The accelerated failure time model (AFT) can be expressed as:
$S_{1}(t) = S_{0}(\frac{t}{\gamma})$ where $S_{0}$ is a specified baseline survival distribution and $\frac{1}{\gamma}$ is the accelerant/decelerant.
The probability of survival in group 1 ($S_{1}$) at time t is the same as the probability of survival in the baseline group ($S_{0}$) at time $\frac{t}{\gamma}$. So the baseline group is considered to age $\gamma$ as fast as group 1. $\gamma$ is modeled using the exponent of a linear combination of features ($\gamma(x)=\exp\{\theta\cdot X\}$).
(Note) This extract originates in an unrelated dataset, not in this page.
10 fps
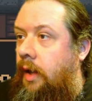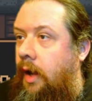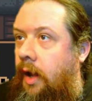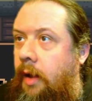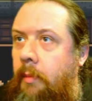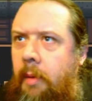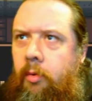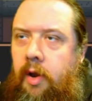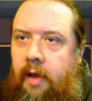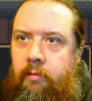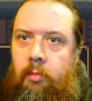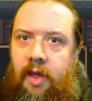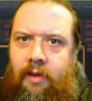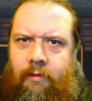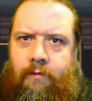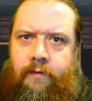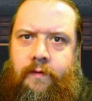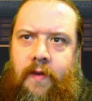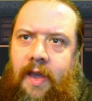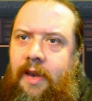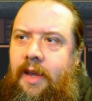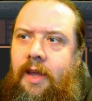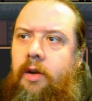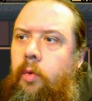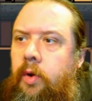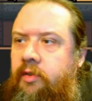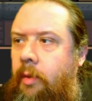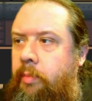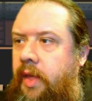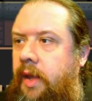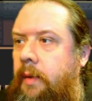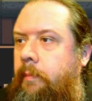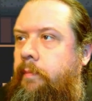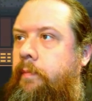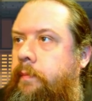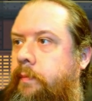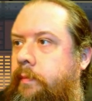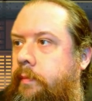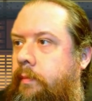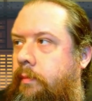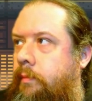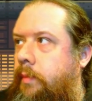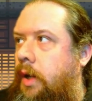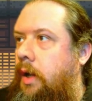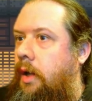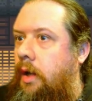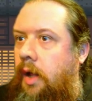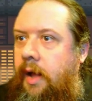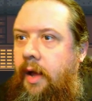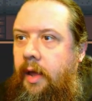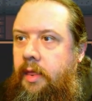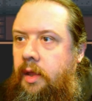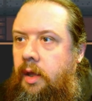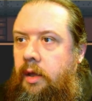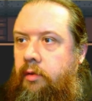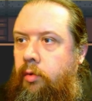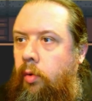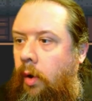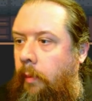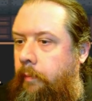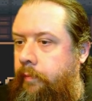I'm going to have them like fade in or something. But I think it's cool.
So $S_{1}(t) = S_{0}\left(\frac{t}{\exp\{\theta\cdot X\}}\right)$
references: 7.3.1 Accelerated Life Models, Lecture eighteen: The accelerated Failure Time (AFT) Model, lifelines:Accelerated failure time models
The accelerated failure time model (AFT) can also be expressed as a linear function of log time (log linear regression):
$\log(T) = (\theta\cdot X) + \sigma\epsilon$ where $\epsilon$ is a specified distribution of the error and $\sigma$ is a scale factor
references:Accelerated Failure Time Models pg.15, Survival Analysis with Accelerated Failure Time
What is the mathematical relationship between the two above expressions of the accelerated failure time model? From $\log(T) = (\theta\cdot X) + \sigma\epsilon$ how do you get $S_{1}(t) = S_{0}(\frac{t}{\gamma})$ or vice versa?